:: Your assignment ::
Across the entries below, count the lines in which the word "from" occurs. Reply with the count alone.

:: Data provided ::
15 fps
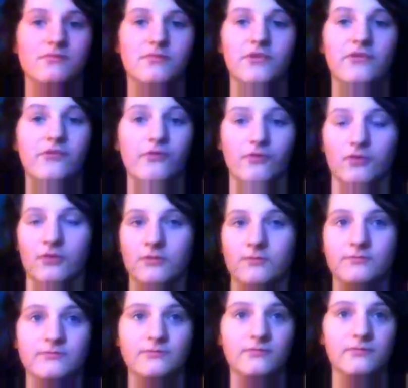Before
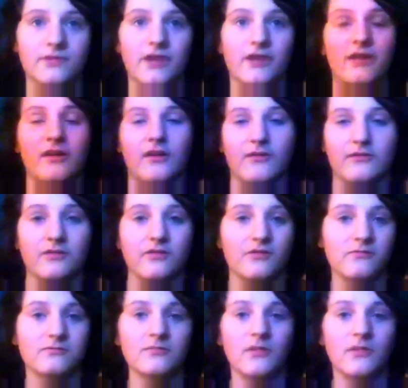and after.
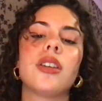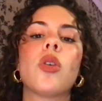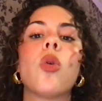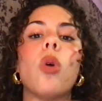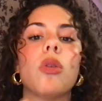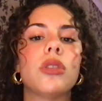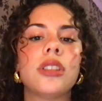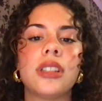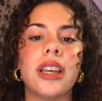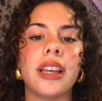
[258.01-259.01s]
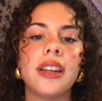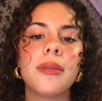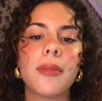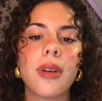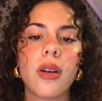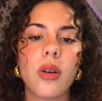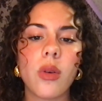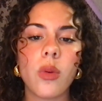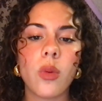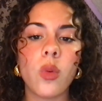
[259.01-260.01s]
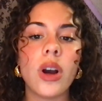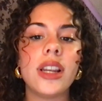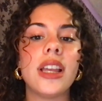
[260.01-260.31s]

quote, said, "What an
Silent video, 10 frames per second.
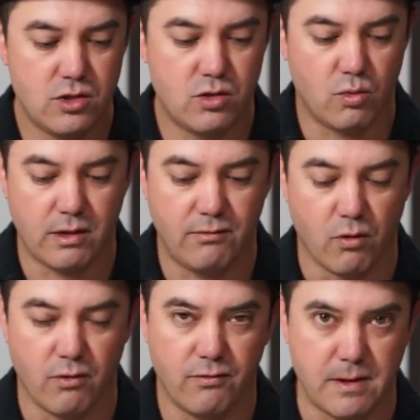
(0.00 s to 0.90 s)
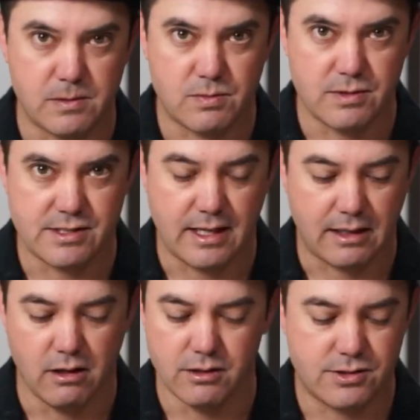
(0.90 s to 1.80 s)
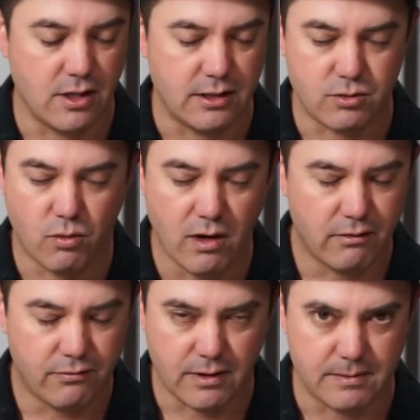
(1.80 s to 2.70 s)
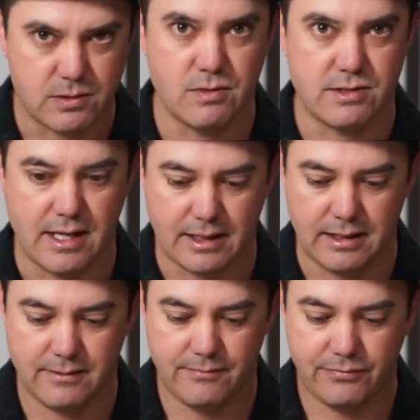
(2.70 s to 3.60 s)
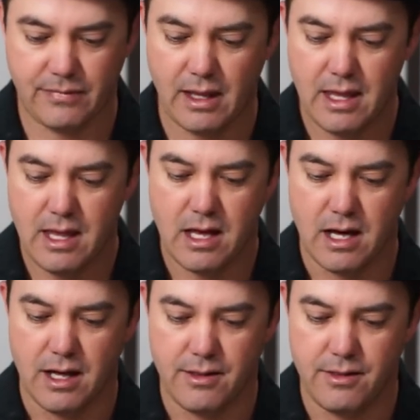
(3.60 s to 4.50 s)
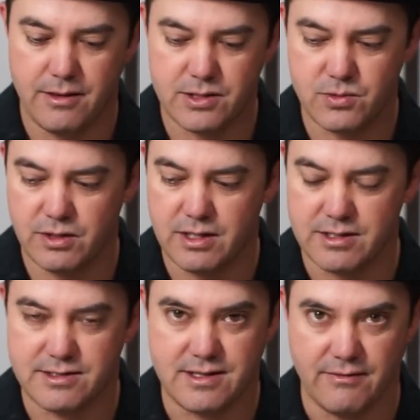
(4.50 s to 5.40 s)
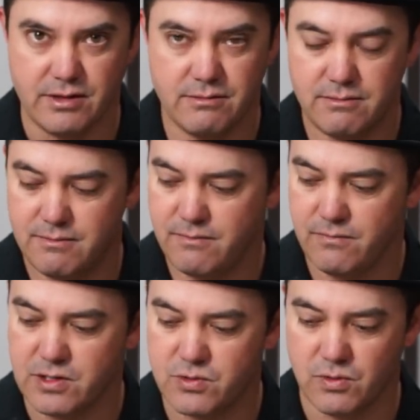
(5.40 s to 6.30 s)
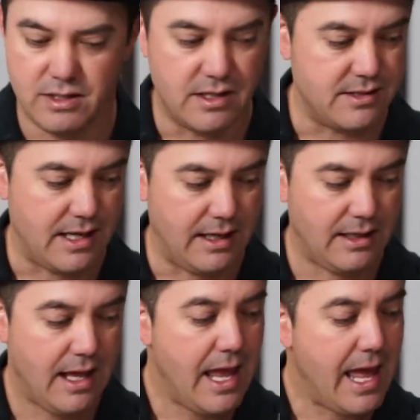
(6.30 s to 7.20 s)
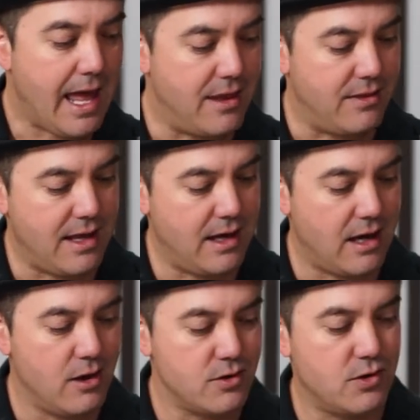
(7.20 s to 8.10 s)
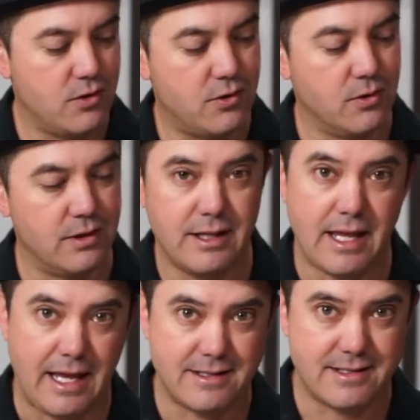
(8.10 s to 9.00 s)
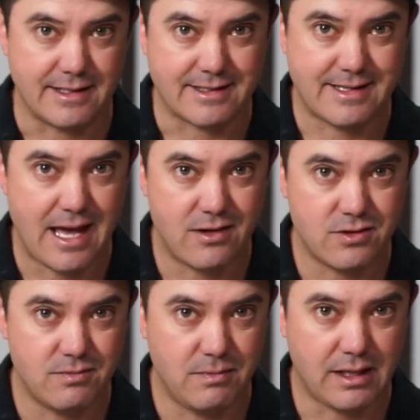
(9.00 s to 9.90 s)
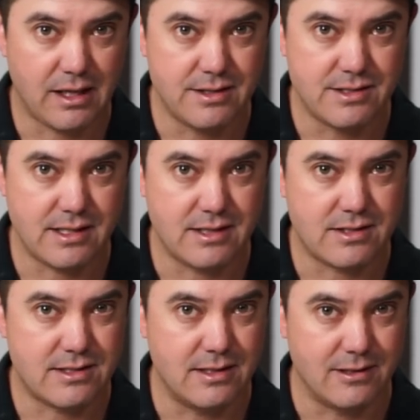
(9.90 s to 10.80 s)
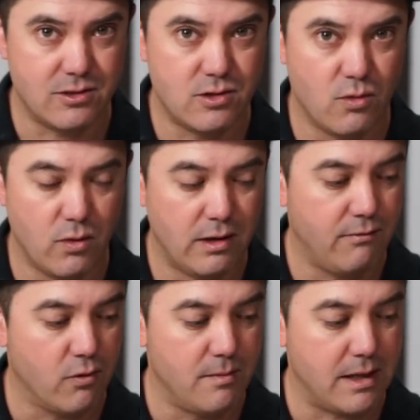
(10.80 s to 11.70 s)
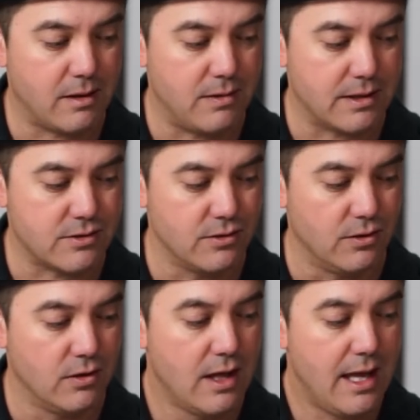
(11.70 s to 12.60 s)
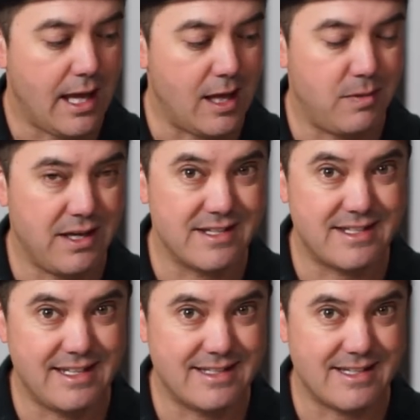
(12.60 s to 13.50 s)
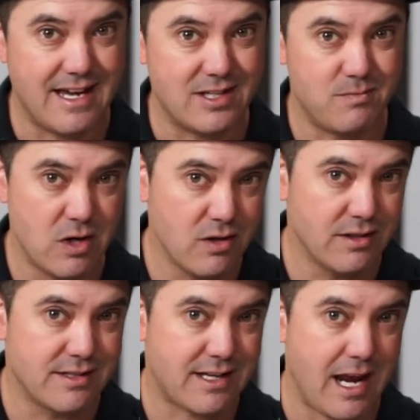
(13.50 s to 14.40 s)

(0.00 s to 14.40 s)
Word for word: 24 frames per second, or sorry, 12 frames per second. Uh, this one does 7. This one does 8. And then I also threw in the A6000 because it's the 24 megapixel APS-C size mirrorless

--

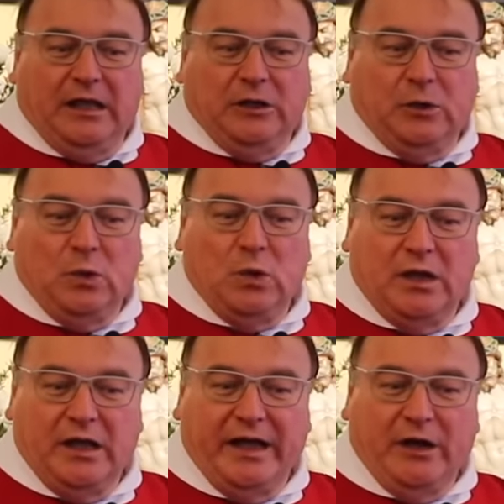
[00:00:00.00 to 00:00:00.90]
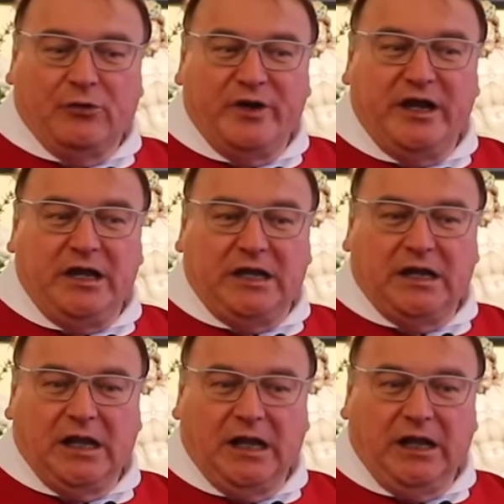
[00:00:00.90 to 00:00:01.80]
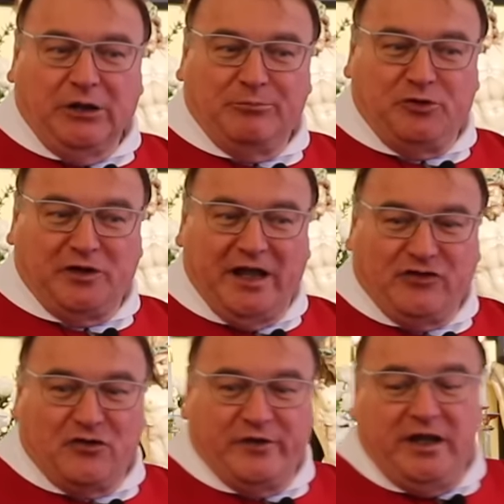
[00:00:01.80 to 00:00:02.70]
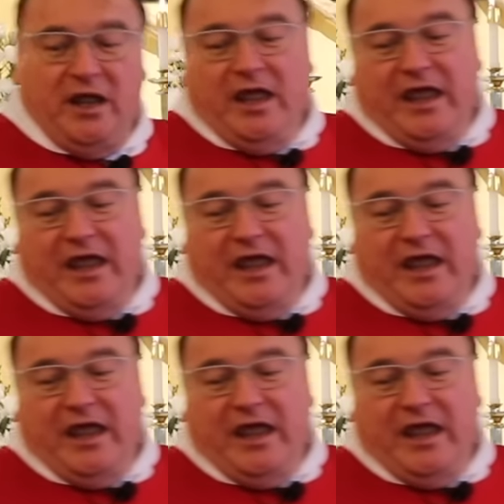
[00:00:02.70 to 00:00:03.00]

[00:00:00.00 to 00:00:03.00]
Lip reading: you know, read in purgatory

---

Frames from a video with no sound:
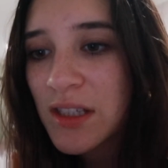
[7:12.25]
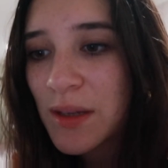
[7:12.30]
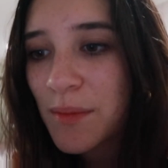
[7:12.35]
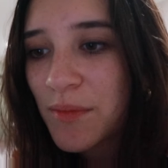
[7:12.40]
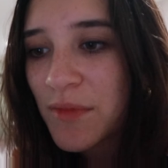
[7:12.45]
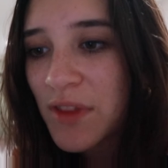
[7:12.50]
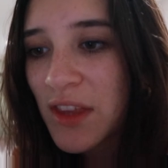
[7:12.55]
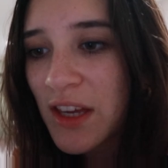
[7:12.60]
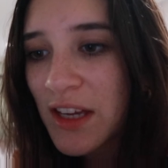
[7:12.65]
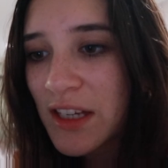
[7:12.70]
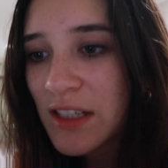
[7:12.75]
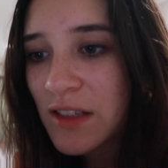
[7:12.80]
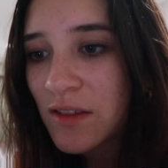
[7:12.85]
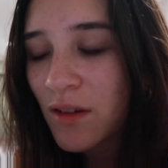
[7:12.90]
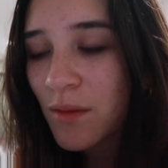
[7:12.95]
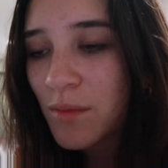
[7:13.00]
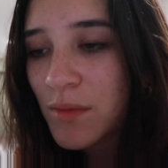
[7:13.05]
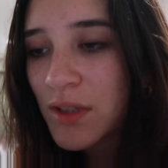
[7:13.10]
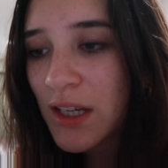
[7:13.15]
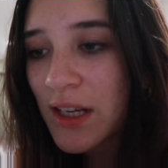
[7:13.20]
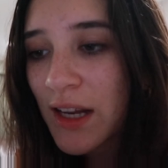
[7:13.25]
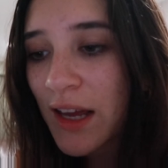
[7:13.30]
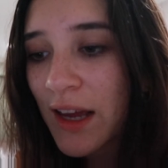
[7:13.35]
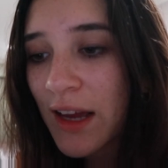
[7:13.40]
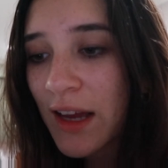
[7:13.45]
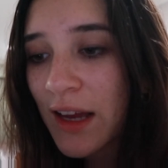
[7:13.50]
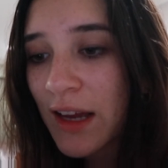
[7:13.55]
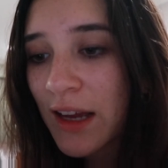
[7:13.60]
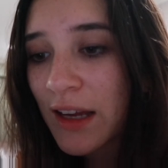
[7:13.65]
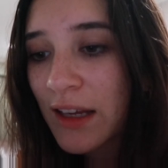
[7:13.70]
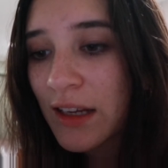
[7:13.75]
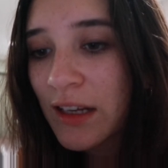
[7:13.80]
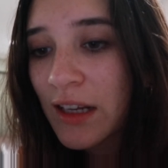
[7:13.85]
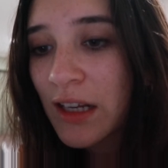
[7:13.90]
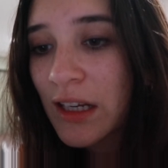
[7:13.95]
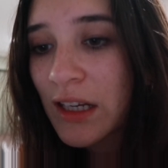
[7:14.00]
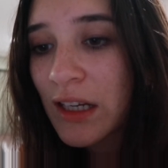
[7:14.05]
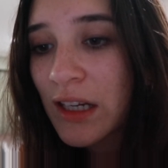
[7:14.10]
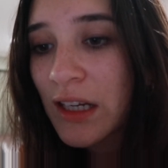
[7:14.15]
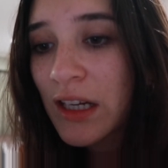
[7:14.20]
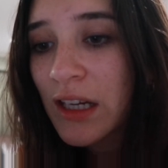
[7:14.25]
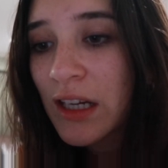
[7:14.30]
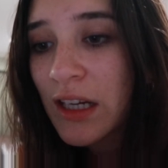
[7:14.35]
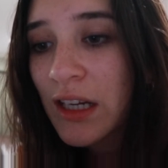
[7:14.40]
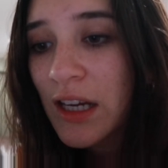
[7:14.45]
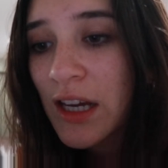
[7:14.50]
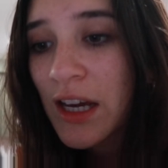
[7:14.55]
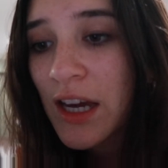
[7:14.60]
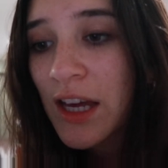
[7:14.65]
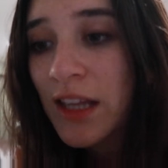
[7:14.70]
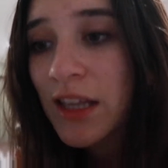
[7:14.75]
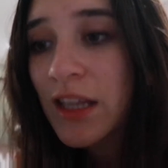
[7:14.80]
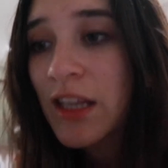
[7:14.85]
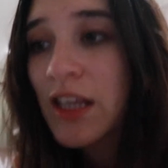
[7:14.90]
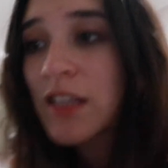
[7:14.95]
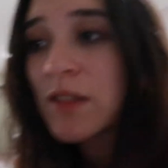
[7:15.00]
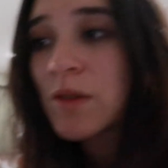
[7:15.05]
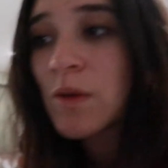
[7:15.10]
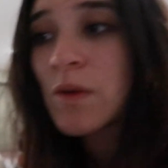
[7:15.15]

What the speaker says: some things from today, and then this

:: Response box ::
2